Exercise aim:
Please write out all the data that follows exactly, without the pictures.
*** Information supplied ***
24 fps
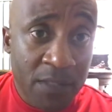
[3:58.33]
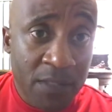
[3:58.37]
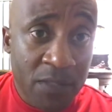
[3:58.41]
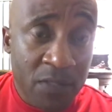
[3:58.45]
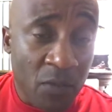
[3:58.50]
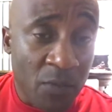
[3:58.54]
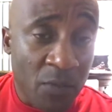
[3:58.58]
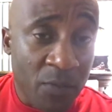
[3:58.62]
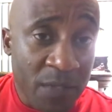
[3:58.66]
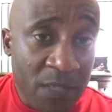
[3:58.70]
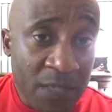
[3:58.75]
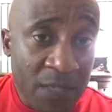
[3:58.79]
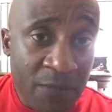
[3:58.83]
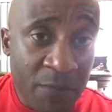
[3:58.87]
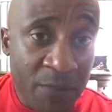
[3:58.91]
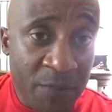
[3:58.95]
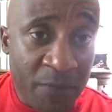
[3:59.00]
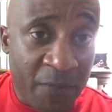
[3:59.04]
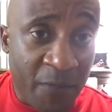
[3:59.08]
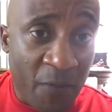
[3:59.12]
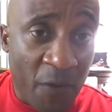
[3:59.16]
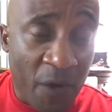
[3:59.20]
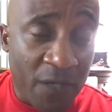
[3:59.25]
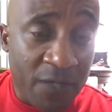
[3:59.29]
So even
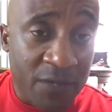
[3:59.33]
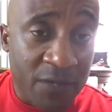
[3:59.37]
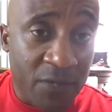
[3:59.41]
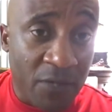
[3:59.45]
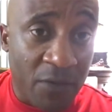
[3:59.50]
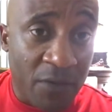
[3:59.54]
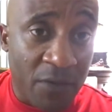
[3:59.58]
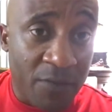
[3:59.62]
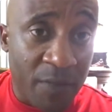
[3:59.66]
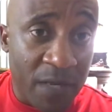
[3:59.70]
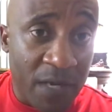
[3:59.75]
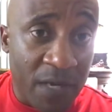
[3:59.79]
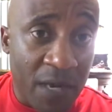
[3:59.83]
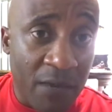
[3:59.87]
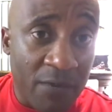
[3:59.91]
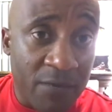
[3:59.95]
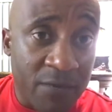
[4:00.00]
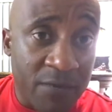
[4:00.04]
before I joined, man, I was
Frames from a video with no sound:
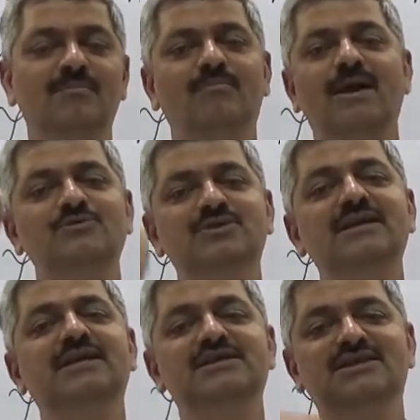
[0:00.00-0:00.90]
by
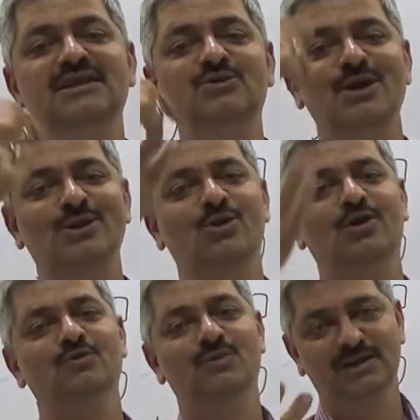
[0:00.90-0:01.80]
using digital to analog
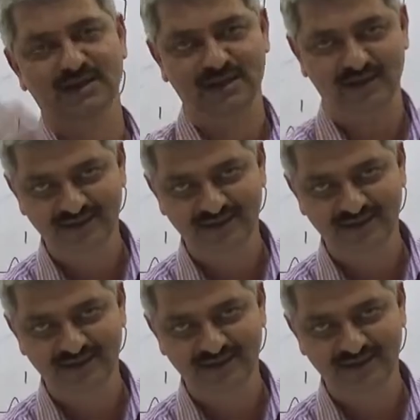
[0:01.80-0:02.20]
converter.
*** End of Information supplied ***
Task output:
24 fps
[3:58.33]
[3:58.37]
[3:58.41]
[3:58.45]
[3:58.50]
[3:58.54]
[3:58.58]
[3:58.62]
[3:58.66]
[3:58.70]
[3:58.75]
[3:58.79]
[3:58.83]
[3:58.87]
[3:58.91]
[3:58.95]
[3:59.00]
[3:59.04]
[3:59.08]
[3:59.12]
[3:59.16]
[3:59.20]
[3:59.25]
[3:59.29]
So even
[3:59.33]
[3:59.37]
[3:59.41]
[3:59.45]
[3:59.50]
[3:59.54]
[3:59.58]
[3:59.62]
[3:59.66]
[3:59.70]
[3:59.75]
[3:59.79]
[3:59.83]
[3:59.87]
[3:59.91]
[3:59.95]
[4:00.00]
[4:00.04]
before I joined, man, I was
Frames from a video with no sound:
[0:00.00-0:00.90]
by
[0:00.90-0:01.80]
using digital to analog
[0:01.80-0:02.20]
converter.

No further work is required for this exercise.